A la force des mollets
«Après mon bachelor en géographie, j’ai décidé d’explorer le monde de manière plus concrète», raconte Micaël Metry. Le jeune homme sillonne alors la Suisse à vélo, puis visite le Canada et les Etats-Unis, en particulier les parcs nationaux, toujours à la force des mollets. Il parcourt ensuite avec son épouse l’Amérique du Sud à moto. Et rentre de ses périples avec une perception renforcée, celle de faire partie d’un tout, et une sensibilité exacerbée aux maux de la planète et à toutes les formes d’exploitations. Ses valises défaites, il termine un service civil comme animateur socioculturel auprès de personnes âgées, suit une formation de coaching, effectue un semestre à la Haute Ecole pédagogique avant de découvrir l’écopsychologie.
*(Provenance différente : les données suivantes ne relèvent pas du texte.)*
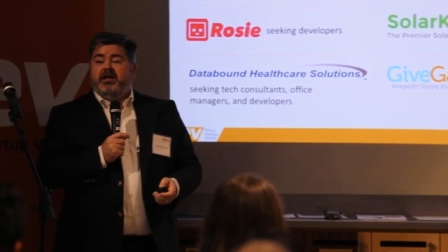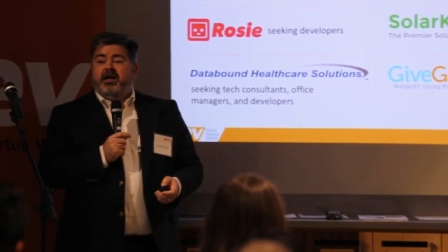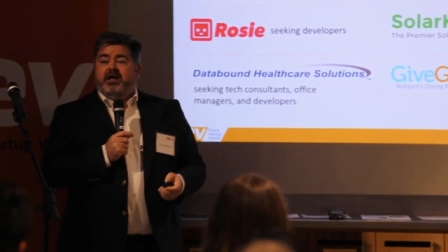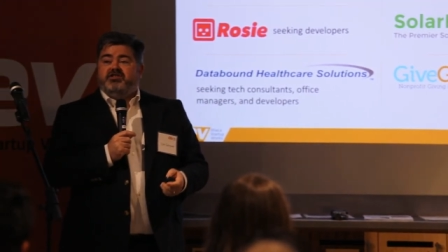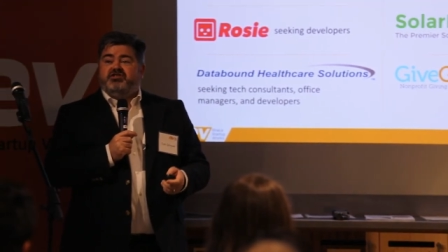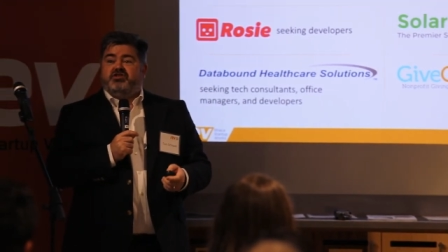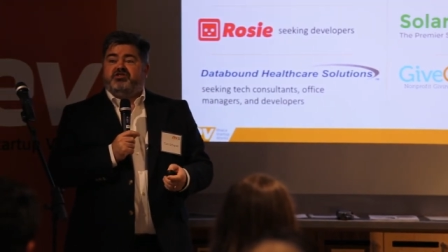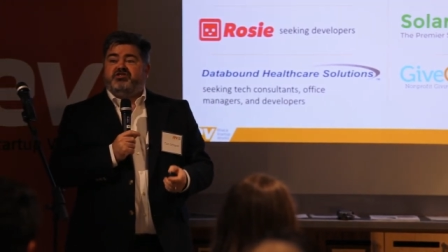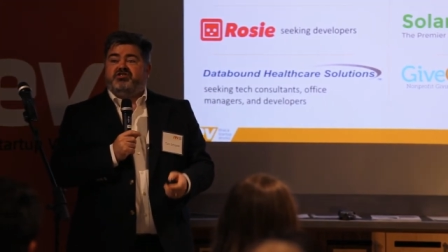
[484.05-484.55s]

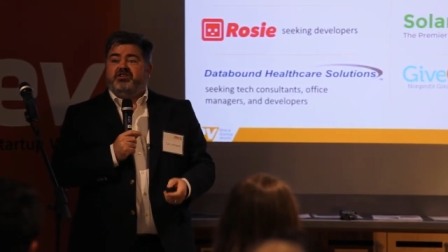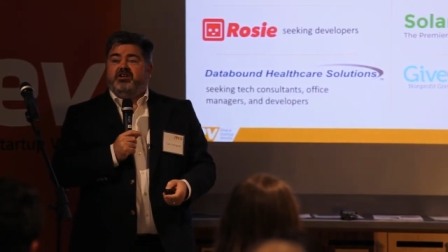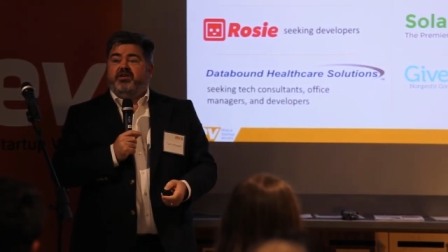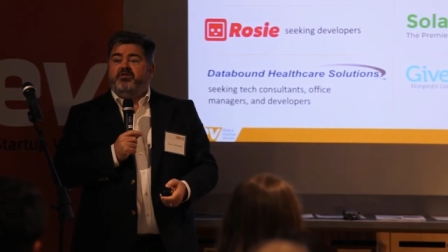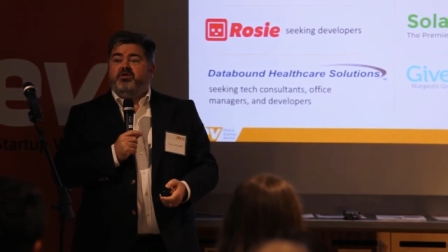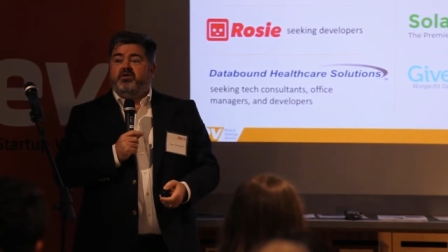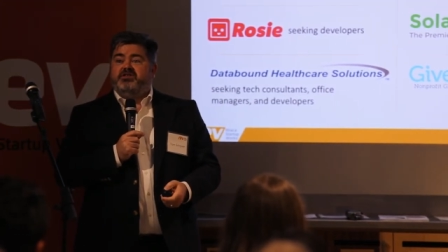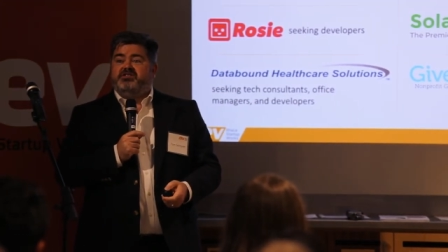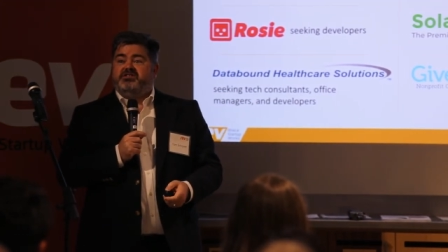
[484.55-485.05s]
And just to
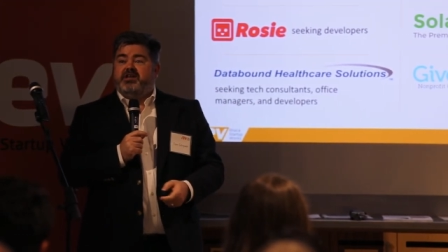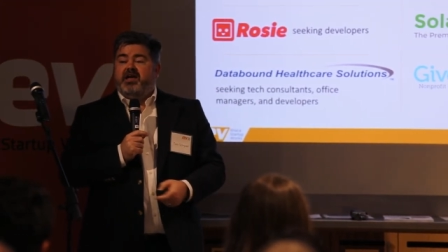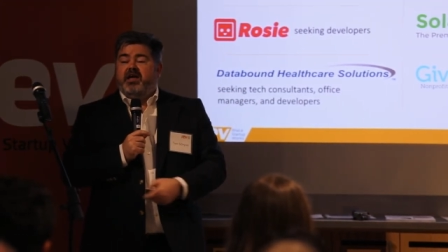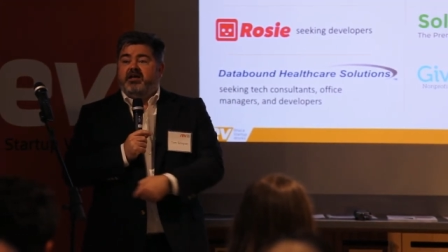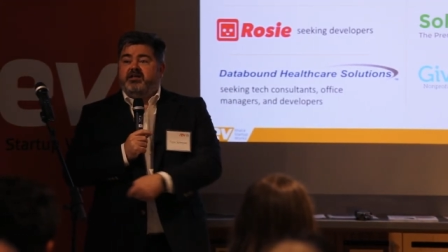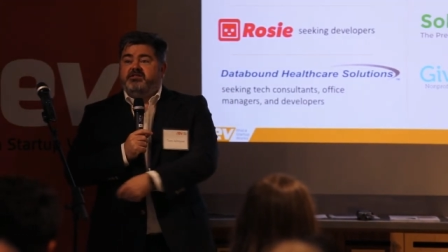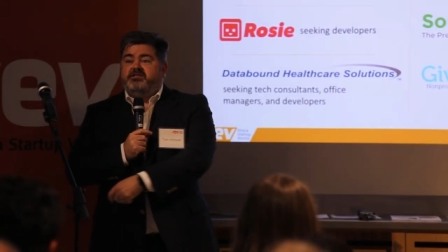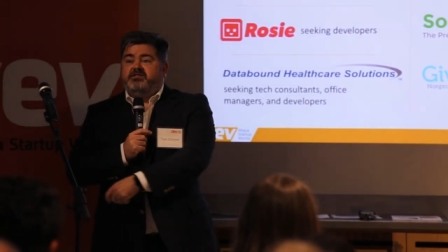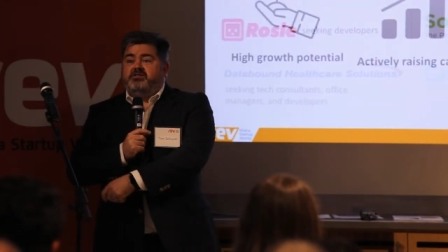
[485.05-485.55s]
give you a
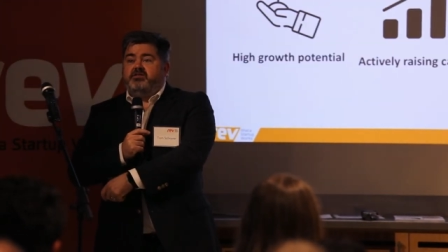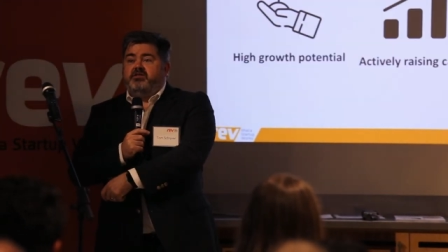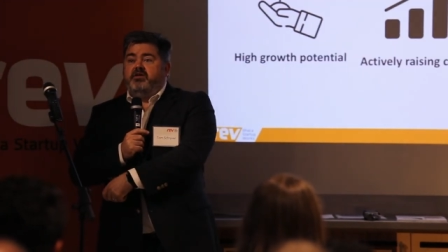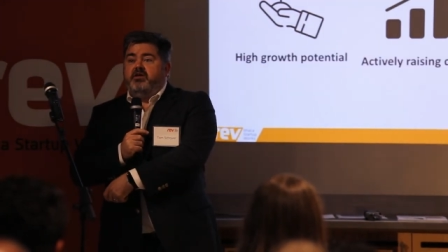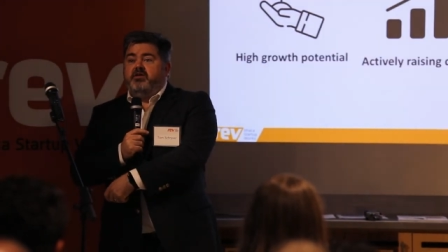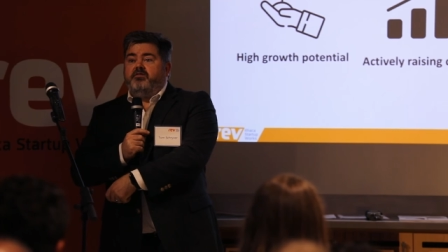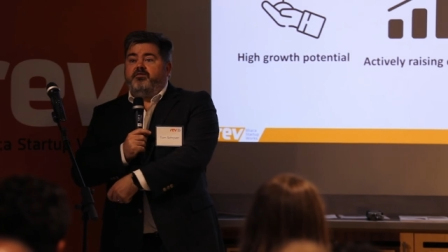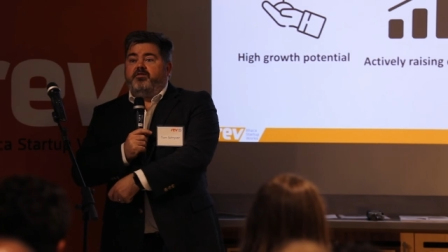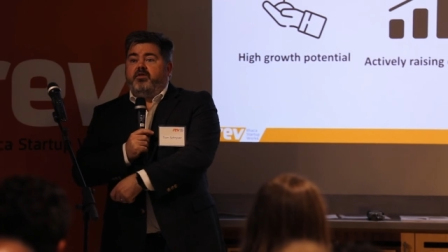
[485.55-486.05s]
sense,
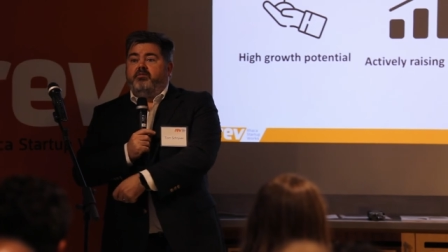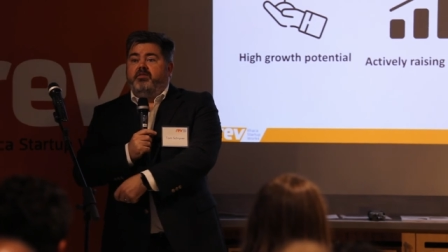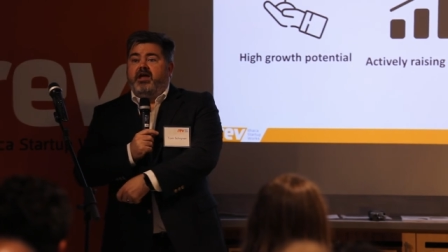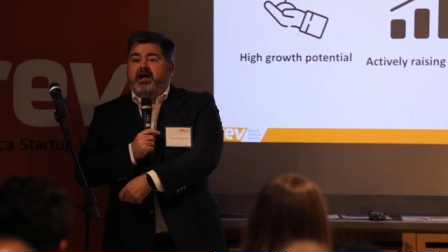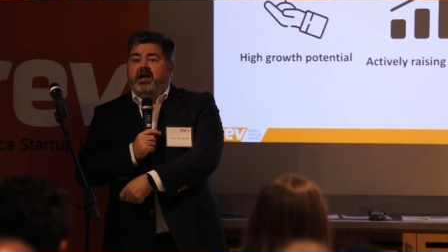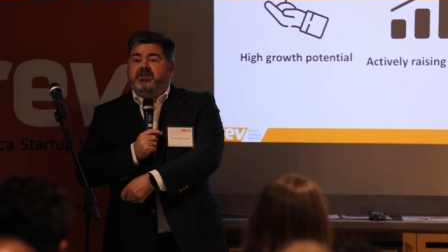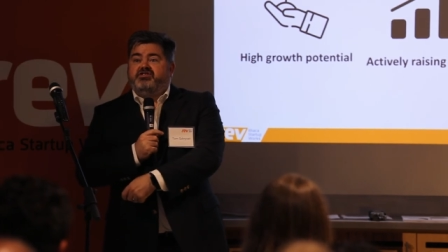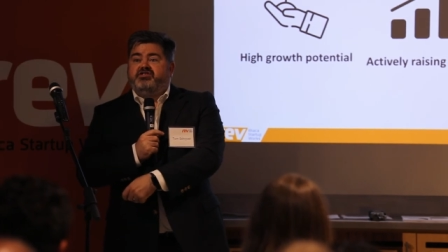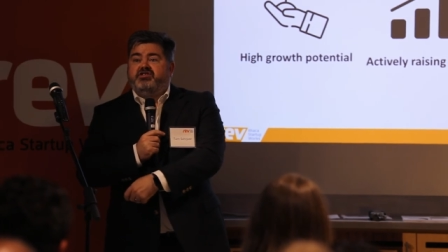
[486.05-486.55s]
from
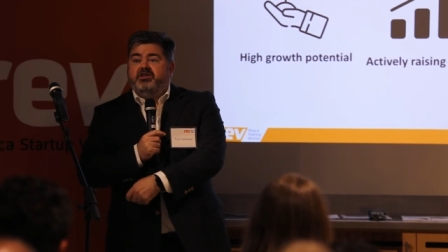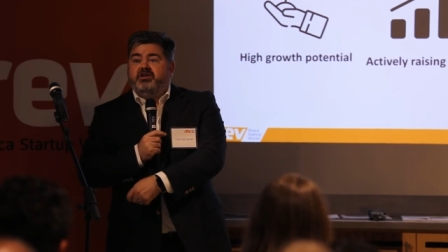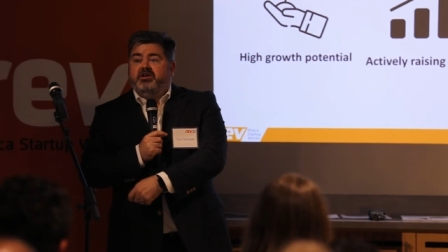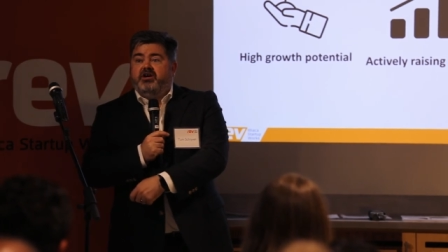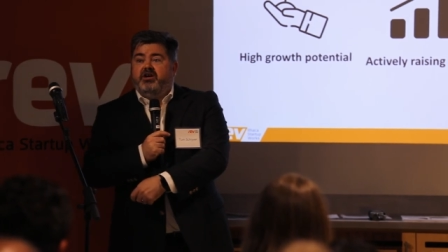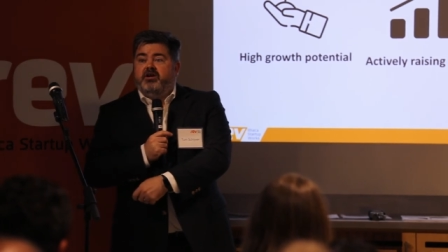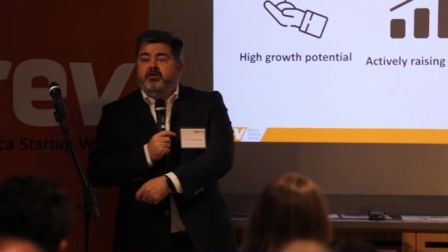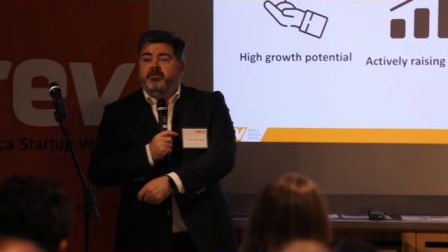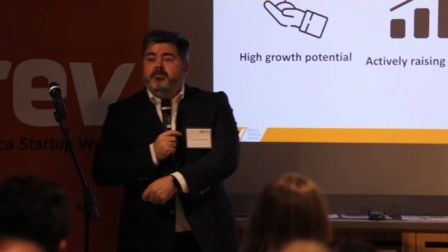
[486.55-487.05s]
last
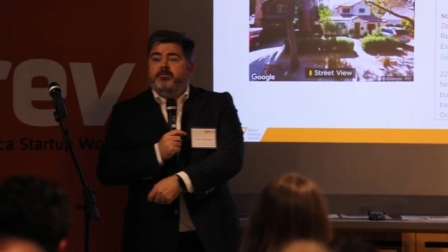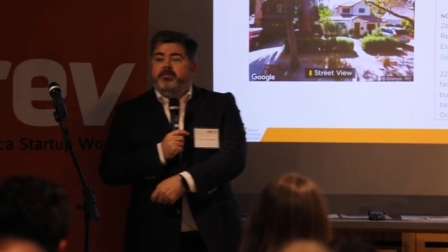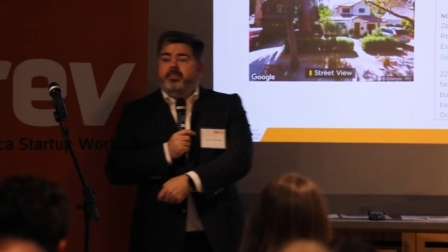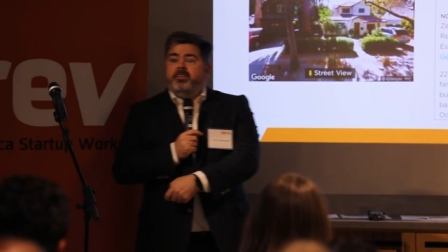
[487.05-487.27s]
year,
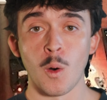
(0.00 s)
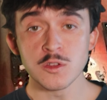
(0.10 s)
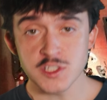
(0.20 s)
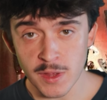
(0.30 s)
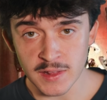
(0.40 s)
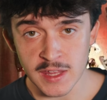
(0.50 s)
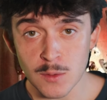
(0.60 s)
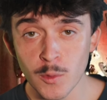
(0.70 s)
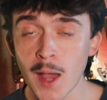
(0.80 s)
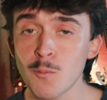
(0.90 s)
Ultimately,
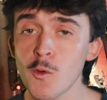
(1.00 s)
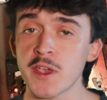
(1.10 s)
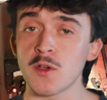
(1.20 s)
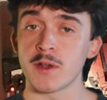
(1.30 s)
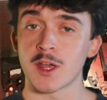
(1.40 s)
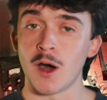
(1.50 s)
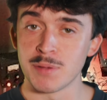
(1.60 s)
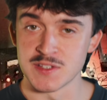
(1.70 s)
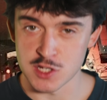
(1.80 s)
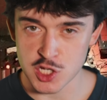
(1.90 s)
when I'm working on a
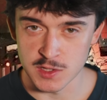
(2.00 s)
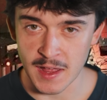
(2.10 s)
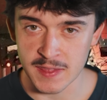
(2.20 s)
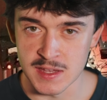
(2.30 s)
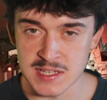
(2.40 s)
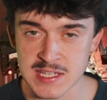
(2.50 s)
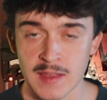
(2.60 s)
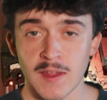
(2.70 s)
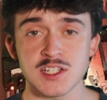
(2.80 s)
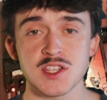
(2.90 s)
composition like this, I
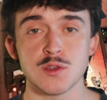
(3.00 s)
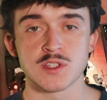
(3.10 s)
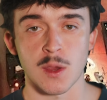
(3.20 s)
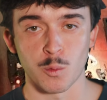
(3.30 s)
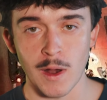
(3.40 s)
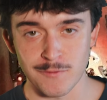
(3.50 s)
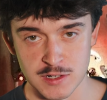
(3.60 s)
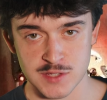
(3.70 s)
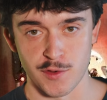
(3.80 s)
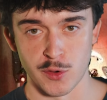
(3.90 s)
like to use a
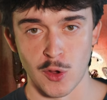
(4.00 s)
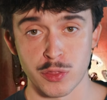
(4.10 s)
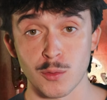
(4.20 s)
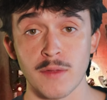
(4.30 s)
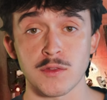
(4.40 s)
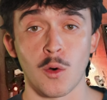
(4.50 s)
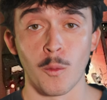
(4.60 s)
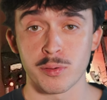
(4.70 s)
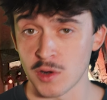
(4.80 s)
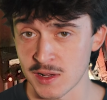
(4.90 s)
reference photo throughout the
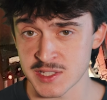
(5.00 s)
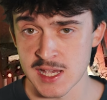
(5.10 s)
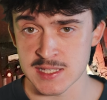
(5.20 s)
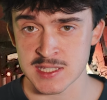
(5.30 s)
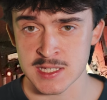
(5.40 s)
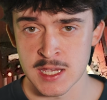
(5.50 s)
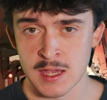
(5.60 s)
whole process.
Un domaine qui fait écho à ses centres d’intérêts tout en intégrant le facteur émotionnel. «Nous sommes des êtres avec un cœur, pas seulement cérébraux», souligne Micaël Metry, père depuis 14 mois, qui confie être profondément attristé par les blessures infligées à la Terre, la déforestation à large échelle, la disparition des espèces... Chagrin mais aussi colère contre les autorités, les multinationales, les lobbys de l’agroindustrie, les banques, etc. C’est notamment dans ce type de situations qu’intervient l’écopsychologie qui offre des clefs pour gérer peur ou désespoir, tout en favorisant la poursuite d’actions militantes.
Alignement avec soi
«Ce courant a été lancé dans les années 1970-1980 pour soutenir les personnes se battant contre le nucléaire. Il se fonde sur un processus composé de quatre étapes principales. Il s’agit dans un premier temps de s’ancrer dans la gratitude – la vie est un cadeau –, puis d’honorer sa peine, en d’autres termes d’accepter que ce présent soit menacé et de plonger dans des émotions dites négatives. La troisième phase tend à un changement de perception et la dernière pousse à agir», explique en substance Micaël Metry, qui œuvre aussi au sein du mouvement social Villes et territoires en transition. Ce dernier vise à surmonter les crises écologiques et économiques engendrées par le dérèglement du climat et la fin programmée des énergies fossiles et à promouvoir des initiatives locales durables. Résilience, relocalisation de l’économie et de l’agriculture, entretien des liens communautaires: autant de propositions qui reviendront souvent sur les lèvres de Micaël Metry qui, de son côté, a déjà opté pour la «sobriété heureuse». «Le progrès se mesure à la manière dont nous nous épanouissons sur cette Terre, non au confort matériel. J’y ai déjà largement renoncé pour ma part», affirme cet adepte de la décroissance, qui ne possède pas de véhicule motorisé, mange peu – «une fois par jour» –, cultive son potager et a banni le sucre de son alimentation... «C’est pour ça que je suis en pleine forme», jure le jeune homme qui, questionné sur sa définition du bonheur, répondra par: «Un alignement avec soi». Sa foi dans les êtres humains joue, elle, peut-être également un rôle quant à sa faculté à se montrer joyeux, à rester positif. Et bien sûr, déterminé.
Bleu azur
«Le paradigme modernisme sera bientôt minoritaire. Ce n’est pas une utopie. La part de la population qui défend des valeurs écologiques, féministes, de justice sociale et spirituelles augmente sans cesse. Mon réseau grandit», se réjouit Micaël Metry, ce qui ne l’empêche pas de pester contre la stupidité, l’avidité ou encore le manque de courage. Si la crise climatique et la menace nucléaire l’inquiètent, l’activiste puise toutefois dans ces craintes la volonté de se battre. Et, au regard du contexte de pandémie actuelle, appelle chacun à se poser des questions et à contribuer à la mise en place de nouveaux modes de vie. Un «changement de culture» qu’il pourrait bien traiter dans un livre, lui qui s’est déjà exercé à l’écriture en rédigeant des textes sur des personnes qui l’ont touché et des carnets de voyage. «C’est une manière de vider mon esprit, de garder une trace et de poursuivre la réflexion», précise celui qui se définit parfois aussi comme un loup solitaire – un animal qu’il admire. Alors qu’il mentionne, au chapitre de ses couleurs préférées, le bleu: «Un bleu limpide, comme un ciel sans pollution».